For dozens of years, many immunologists thought that class switch recombination could contribute to the downside of B cell formation, namely lymphomas. But without causal evidence, as presented in the new Cell publication, AID as a genome destroyer was simply speculation.

Ramiro investigated the AID enzyme’s effects in a laboratory mouse strain, called IL-6 transgenic, which is prone to develop plasmacytomas, a type of B cell malignancy. In this research, she found an unusually high rate of translocations involving antibody genes and an oncogene called c-myc. Strikingly, these translocations are not present in the absence of AID. This finding indicates that translocations are a byproduct of AID function in class switch recombination. ”The frequency at which transformation occurs normally is very, very low because there are many factors preventing it at different stages,” says Ramiro. The class switch and somatic hypermutation processes have some built in controls, but they’re not foolproof. When many of the controls are removed, as they are in these genetically engineered mice, cancer is rampant. AID, uncontrolled, can become a body’s nemesis.
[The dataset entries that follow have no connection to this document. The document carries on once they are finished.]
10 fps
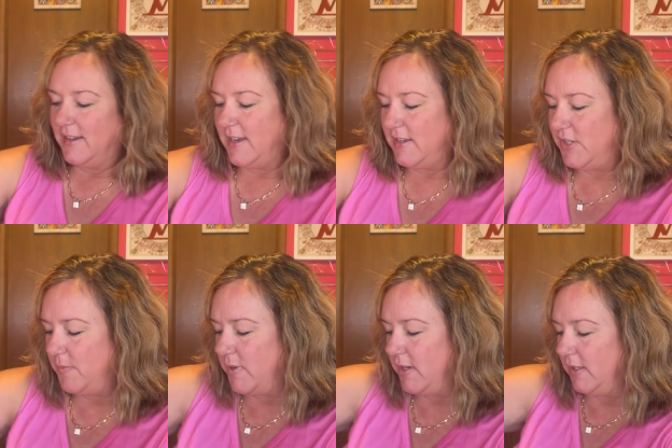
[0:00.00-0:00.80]
And she
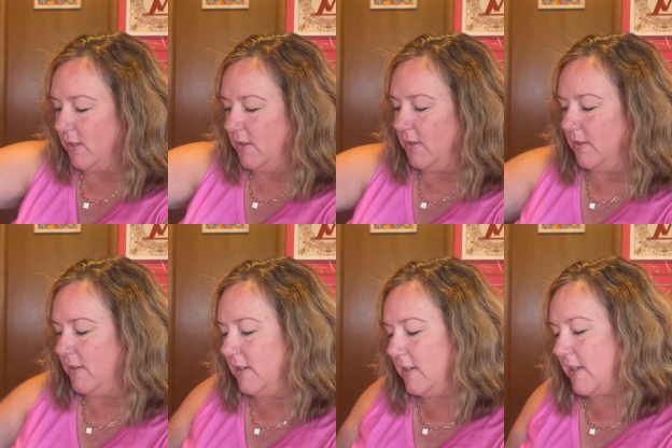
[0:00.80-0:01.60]
put a
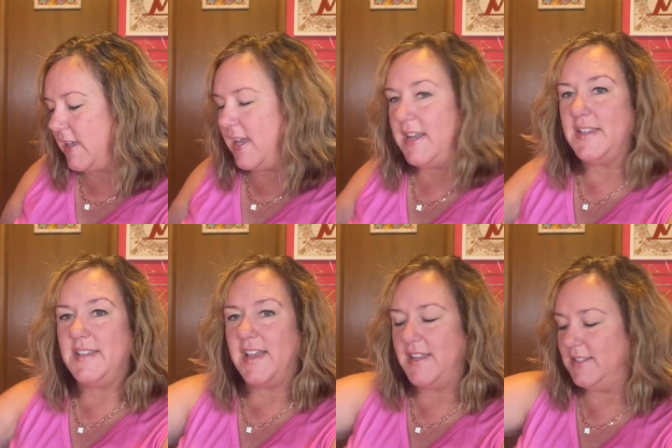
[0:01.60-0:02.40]
little get it
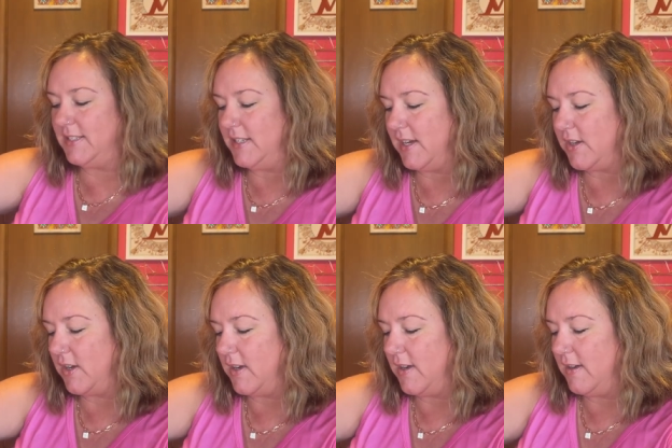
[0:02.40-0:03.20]
done
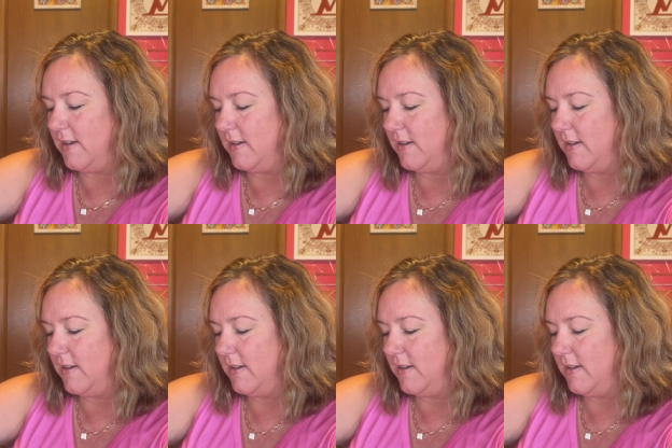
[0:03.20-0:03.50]
sticker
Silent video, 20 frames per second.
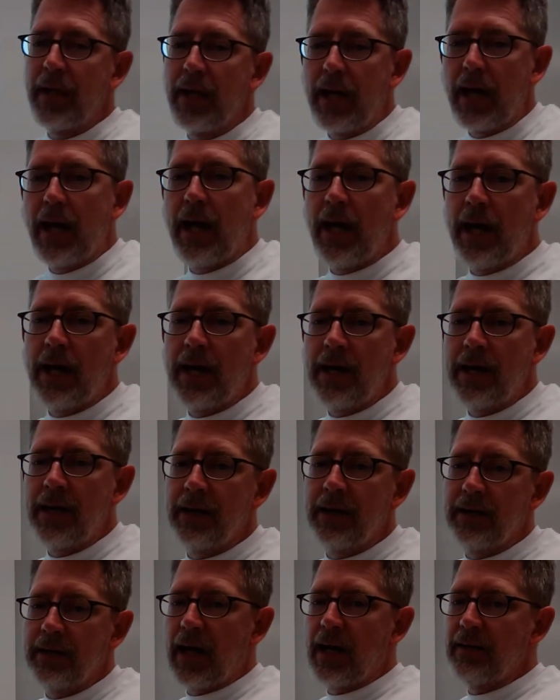
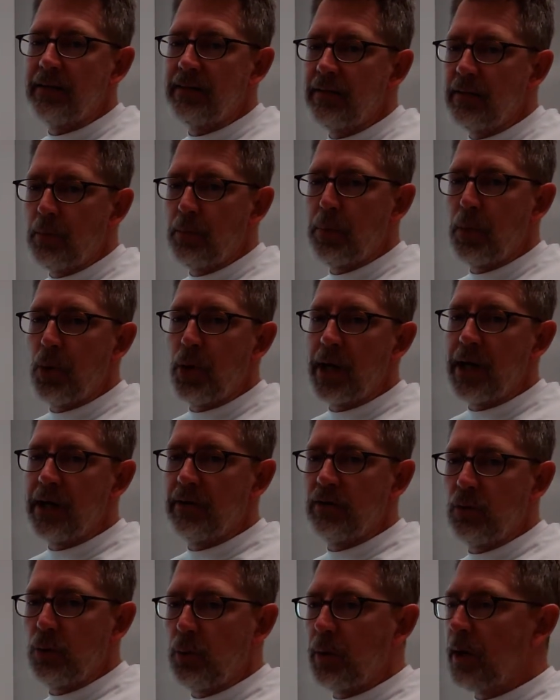and that's the
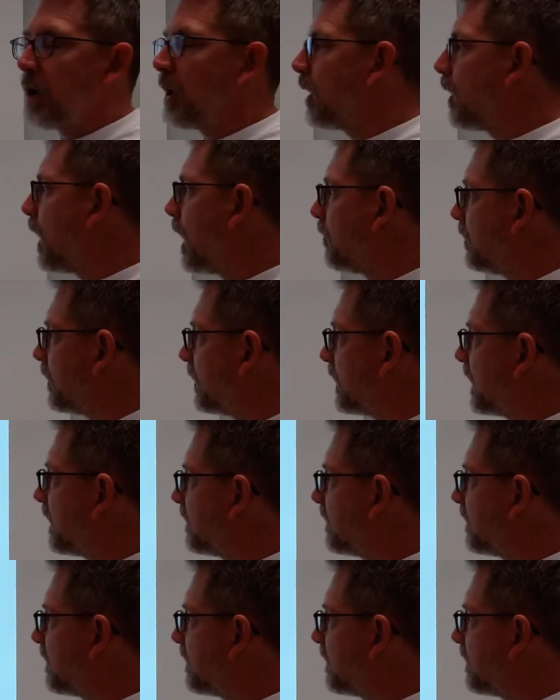point to where everything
One set of controls may be other genes, known for their caretaking or gatekeeping abilities when DNA damage occurs.

”Both the class switching reaction and the somatic hypermutation reaction occur in phases, and for the translocation to occur, there has to be at least one mistake. The most likely place is the one initiated by AID, bringing together regions that are far apart in the chromosome, with one joining end being an oncogene,” says Nussenzweig. ”A caretaker gene would recognize and then fix an undesired break and repair; a gatekeeper would not let the B cell go through the cycle if it doesn’t take care of damage.”

Knowing now that AID can indeed induce chromosomal translocations, Nussenzweig and his colleagues would like to learn more about what is protecting the genome from these immune system-induced translocations under normal circumstances and how and when that protection fails.

AID is part of larger class of the body’s enzymes called the deaminases. Nussenzweig adds, ”it’s possible that in a larger sense this class of enzymes may initiate damage.” Knowing what we now know about the role of AID in the immune system may shed further light on general formation of cancers in the body.

For Ramiro and her colleagues, the questions of how AID is regulated remain open, and they want to learn more. ”We’re still at very basic research goals in understanding AID and what regulates it,” she says.

Funding for this research was provided by an initiative called a Specialized Center of Research (SCOR) grant from the Leukemia and Lymphoma Society. Selina Chen-Kiang, Ph.D., of Weill Cornell Medical College and a co-author of the Cell publication, is the principal investigator of the $7.5-million, multidisciplinary grant. In this unique institutional collaboration among Weill Cornell, Rockefeller University, and Sloan-Kettering, Nussenzweig studies the development and malignant transformation of plasma cells, while Chen-Kiang and others investigate how cell division and cell death control the generation of normal plasma cells and the development of myeloma. This SCOR grant for multiple myeloma is distinguished for being the first such grant in which a private, non-profit cancer organization earmarked for the study of blood cancers the kind of research dollars that had previously been primarily available only through the federal government.

The National Institutes of Health and the Ministerio de Educacion, Cultura y Deporte (Spain) also supported this research.